→ **Task statement**
Your task is to repeat exactly the lines from the one with "[00:00:07.00 to 00:00:08.00]" through the end of the records, both included; please leave the pictures out.

:: Record excerpts

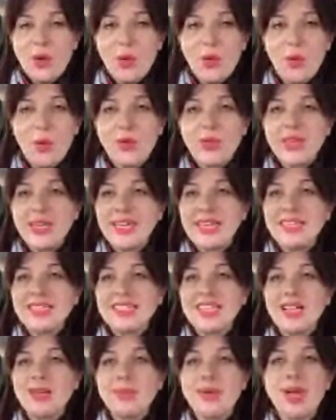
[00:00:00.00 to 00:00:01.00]
Or they can
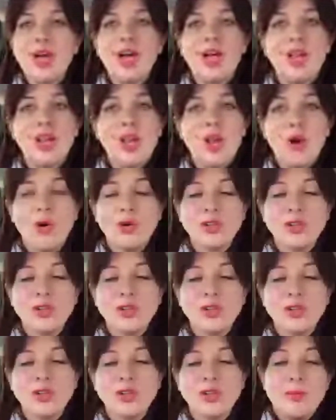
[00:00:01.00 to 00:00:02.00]
tell me a lot
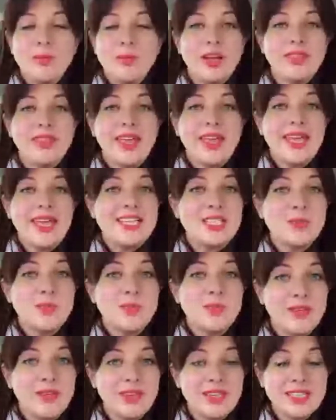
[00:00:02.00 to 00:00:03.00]
about the
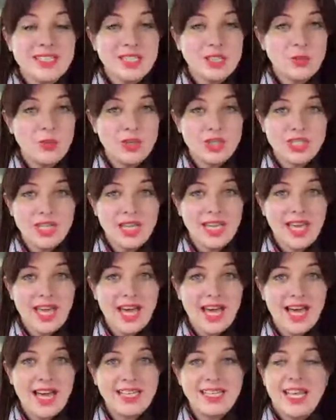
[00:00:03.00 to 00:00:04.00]
experiences which they
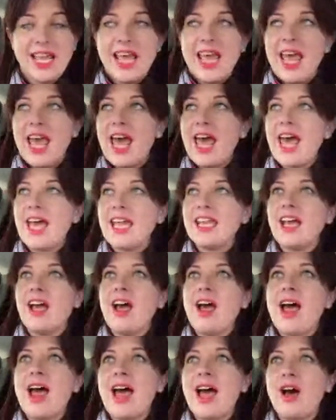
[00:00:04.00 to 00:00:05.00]
had and
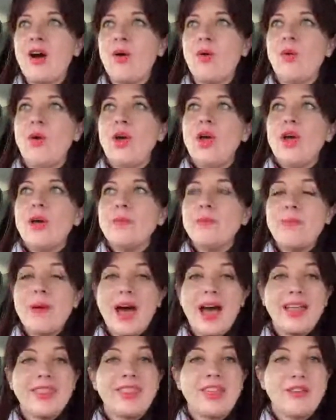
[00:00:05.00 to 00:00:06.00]
how
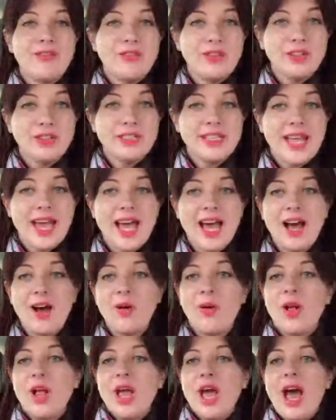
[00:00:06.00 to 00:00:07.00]
bad they feel
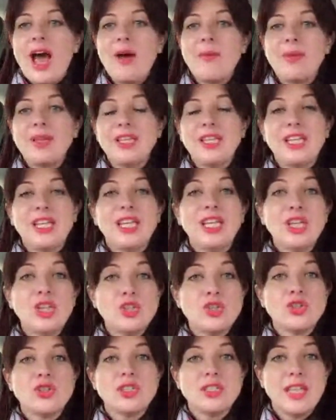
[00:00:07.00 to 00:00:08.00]
now, how many
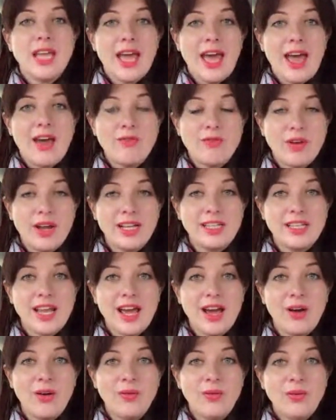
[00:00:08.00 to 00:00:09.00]
issues they have right
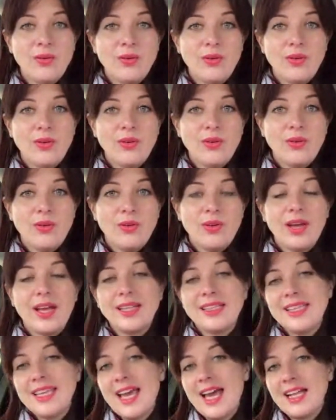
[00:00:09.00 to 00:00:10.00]
now.
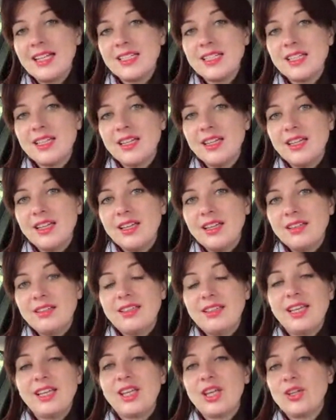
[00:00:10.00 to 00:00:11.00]
And yet
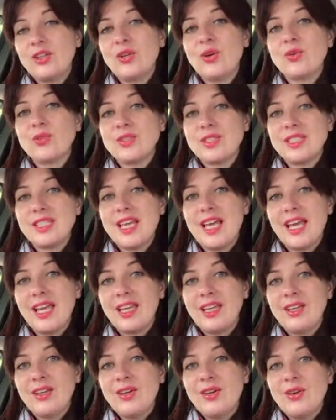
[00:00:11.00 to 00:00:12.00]
they cannot
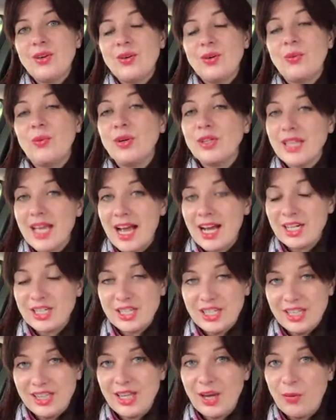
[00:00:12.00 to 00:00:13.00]
say what
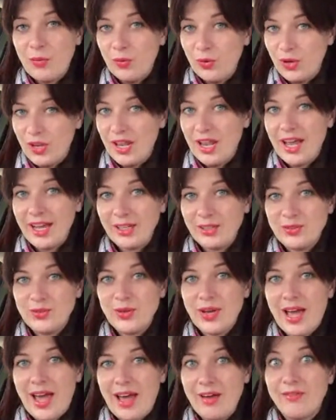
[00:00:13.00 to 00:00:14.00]
actually they would like to
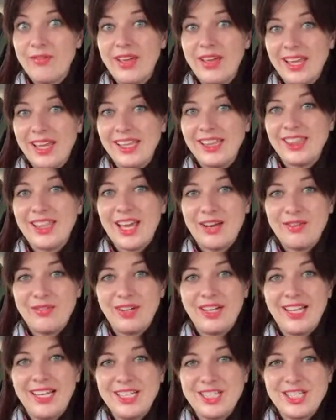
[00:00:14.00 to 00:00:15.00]
have in their
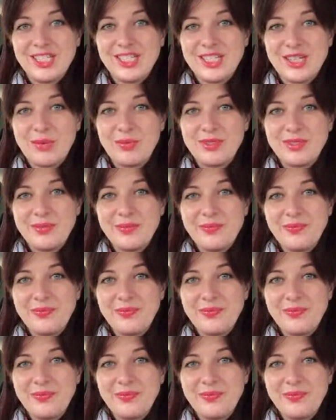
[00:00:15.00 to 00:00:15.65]
relationships.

::::

→ **Finished task**
[00:00:07.00 to 00:00:08.00]
now, how many
[00:00:08.00 to 00:00:09.00]
issues they have right
[00:00:09.00 to 00:00:10.00]
now.
[00:00:10.00 to 00:00:11.00]
And yet
[00:00:11.00 to 00:00:12.00]
they cannot
[00:00:12.00 to 00:00:13.00]
say what
[00:00:13.00 to 00:00:14.00]
actually they would like to
[00:00:14.00 to 00:00:15.00]
have in their
[00:00:15.00 to 00:00:15.65]
relationships.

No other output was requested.